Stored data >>
______________________________
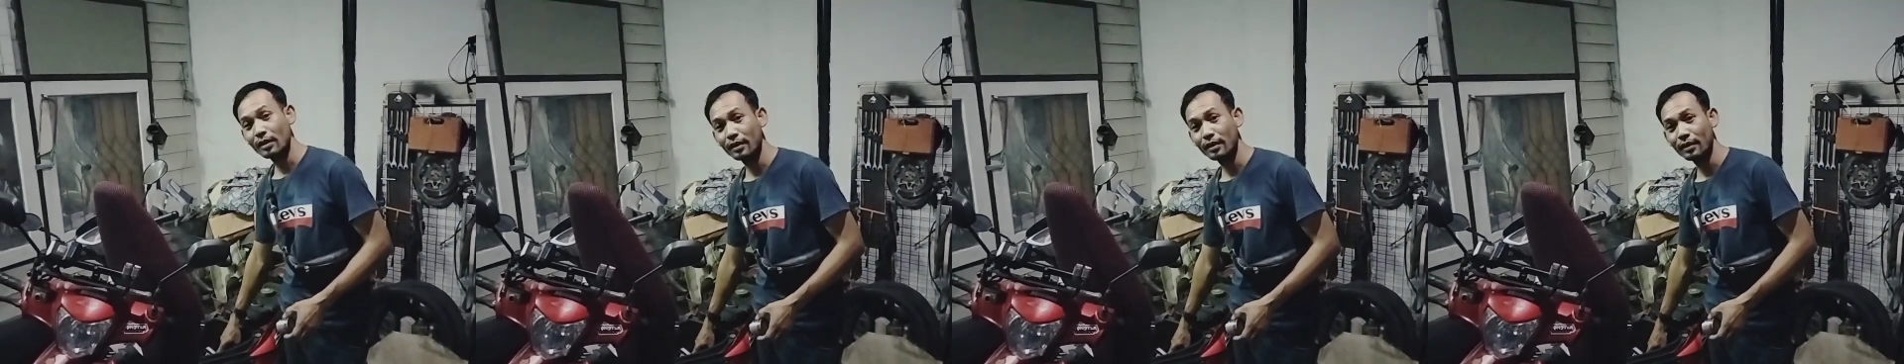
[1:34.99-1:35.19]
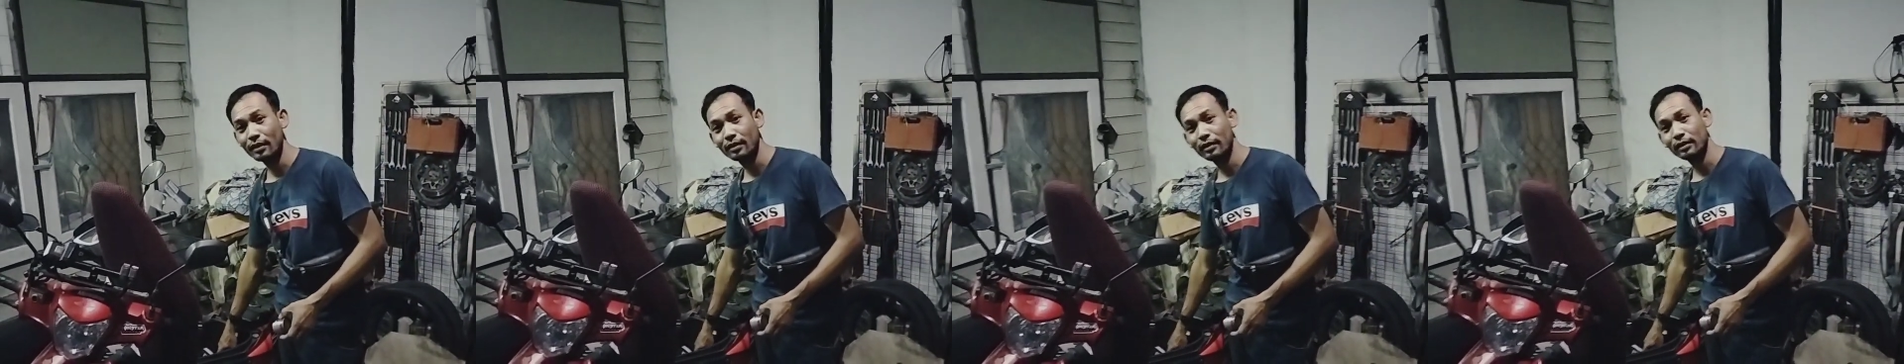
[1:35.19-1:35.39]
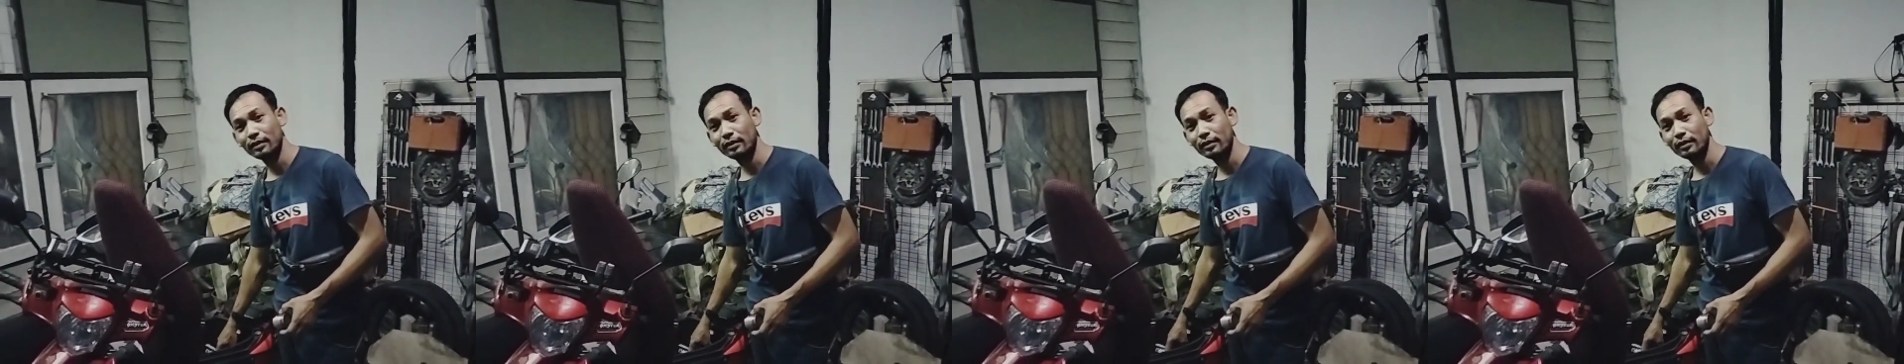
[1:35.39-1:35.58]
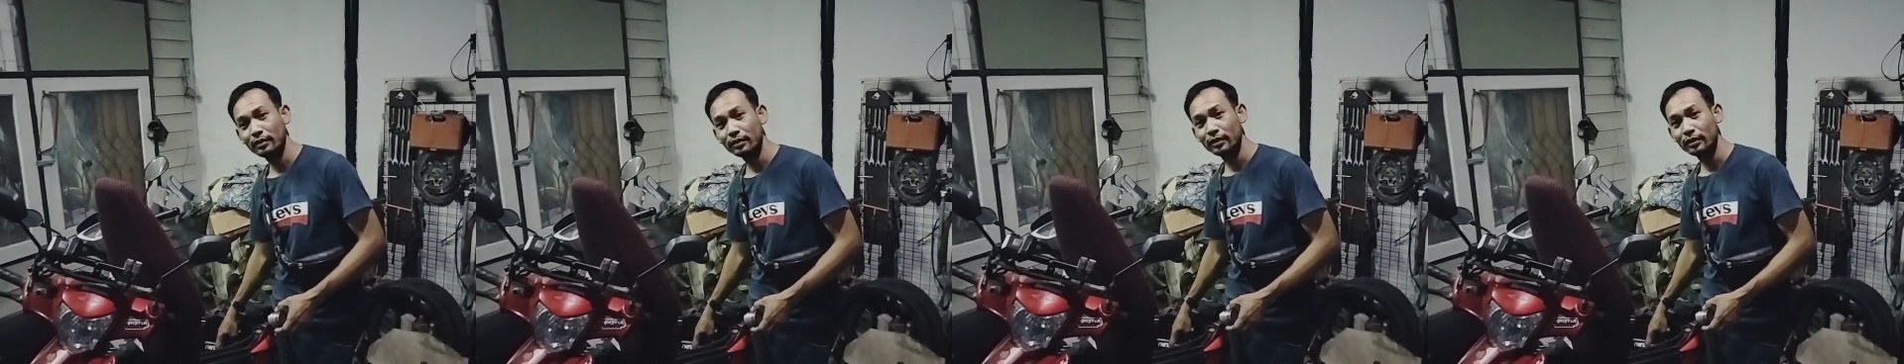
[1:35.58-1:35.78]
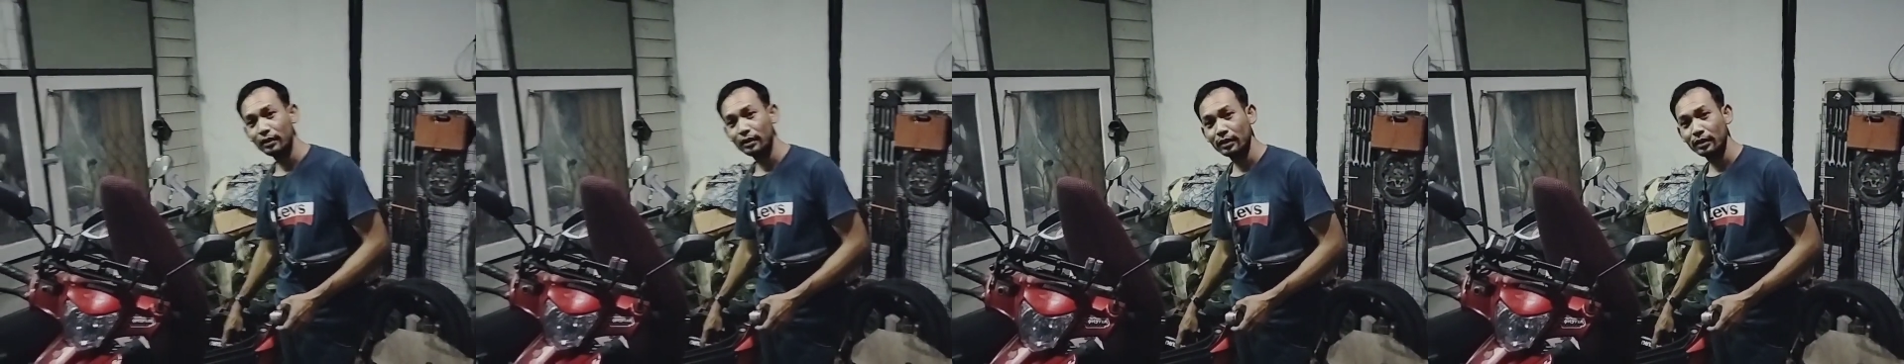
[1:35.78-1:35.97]
but I remember
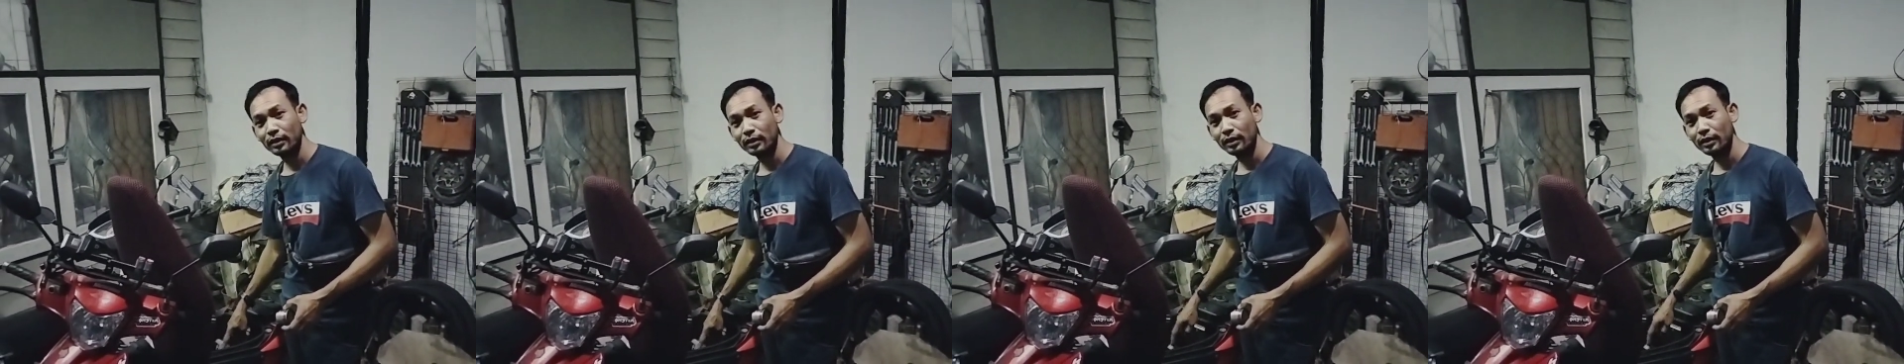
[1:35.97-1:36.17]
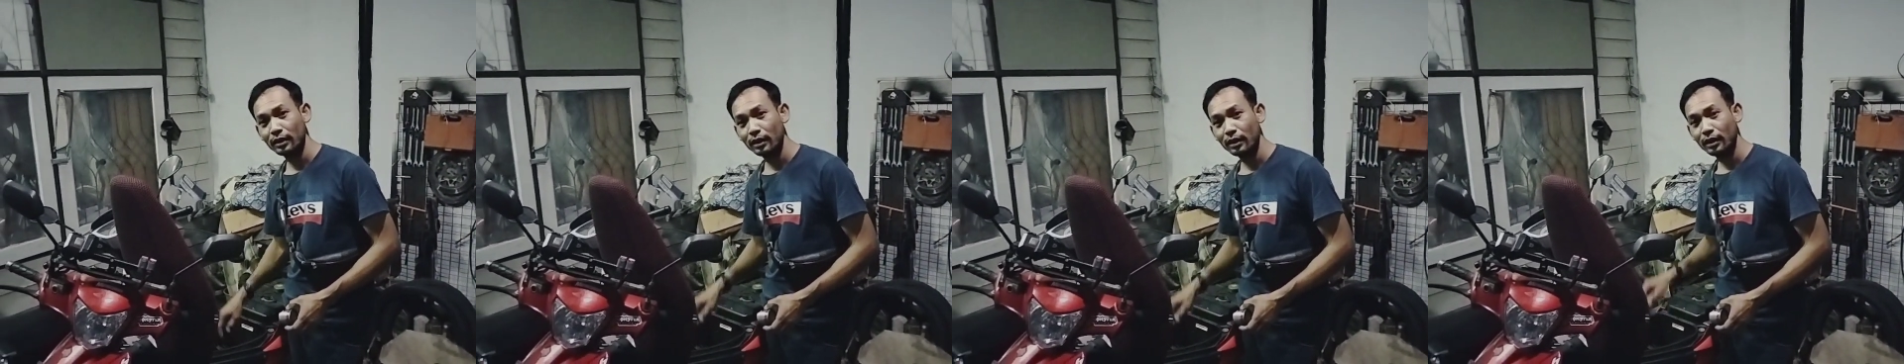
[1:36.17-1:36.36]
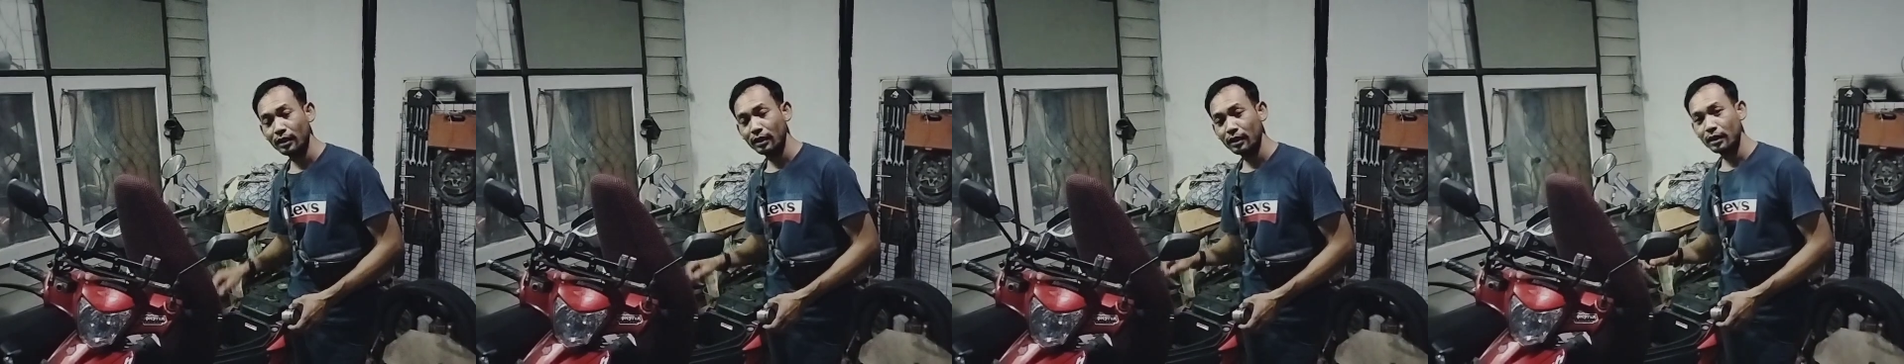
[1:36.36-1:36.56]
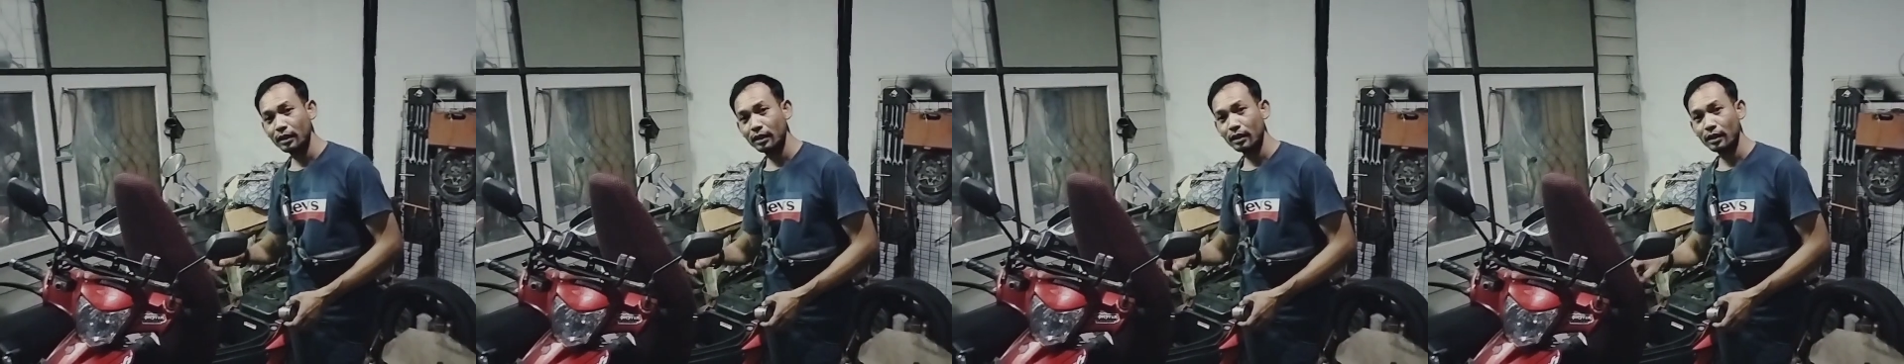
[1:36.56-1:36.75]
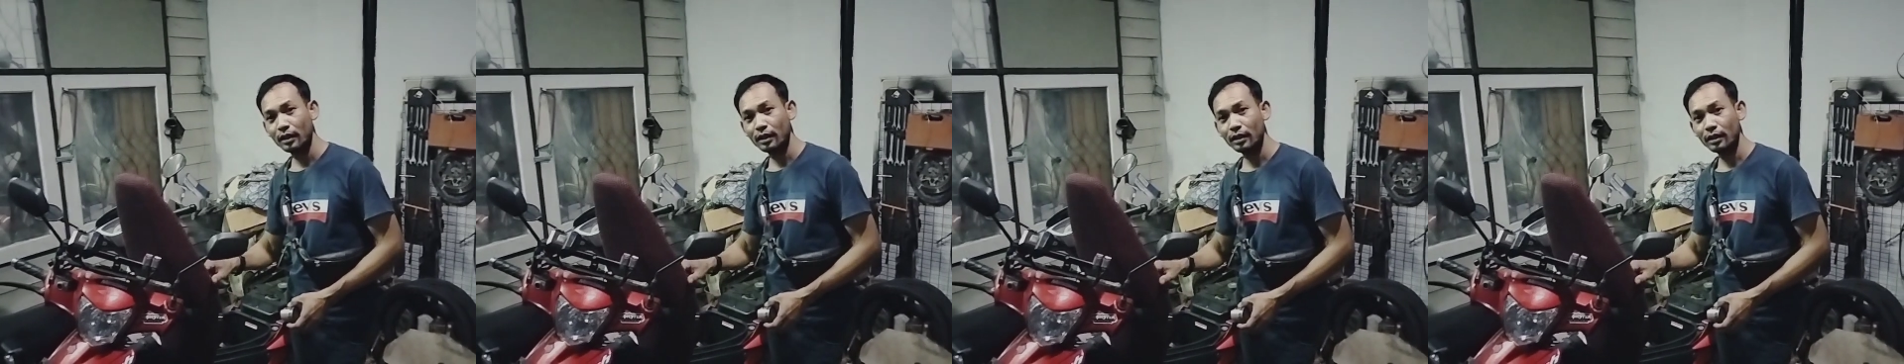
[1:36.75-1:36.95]
when we was in Cambodia with
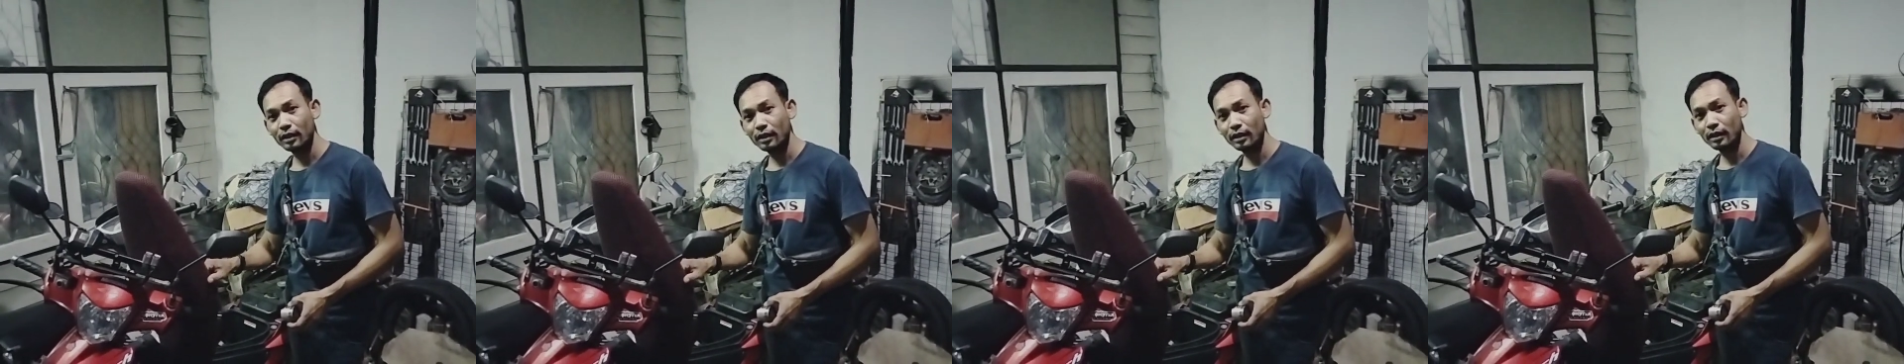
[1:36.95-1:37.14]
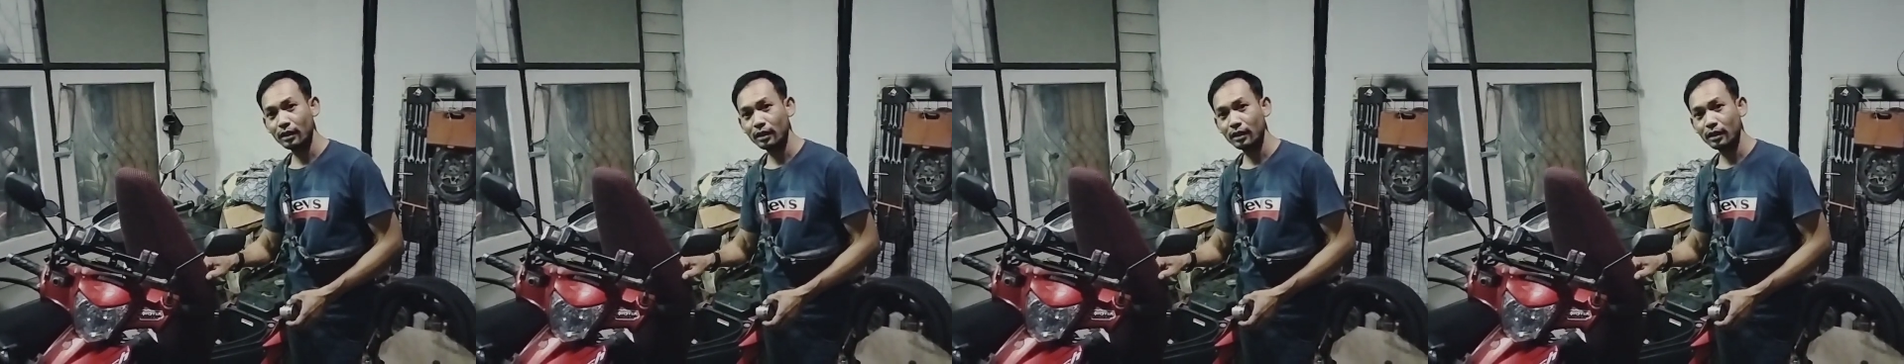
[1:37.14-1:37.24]
this,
______________________________
An exact reprint of the records above is required, with all pictures left out.

[1:34.99-1:35.19]
[1:35.19-1:35.39]
[1:35.39-1:35.58]
[1:35.58-1:35.78]
[1:35.78-1:35.97]
but I remember
[1:35.97-1:36.17]
[1:36.17-1:36.36]
[1:36.36-1:36.56]
[1:36.56-1:36.75]
[1:36.75-1:36.95]
when we was in Cambodia with
[1:36.95-1:37.14]
[1:37.14-1:37.24]
this,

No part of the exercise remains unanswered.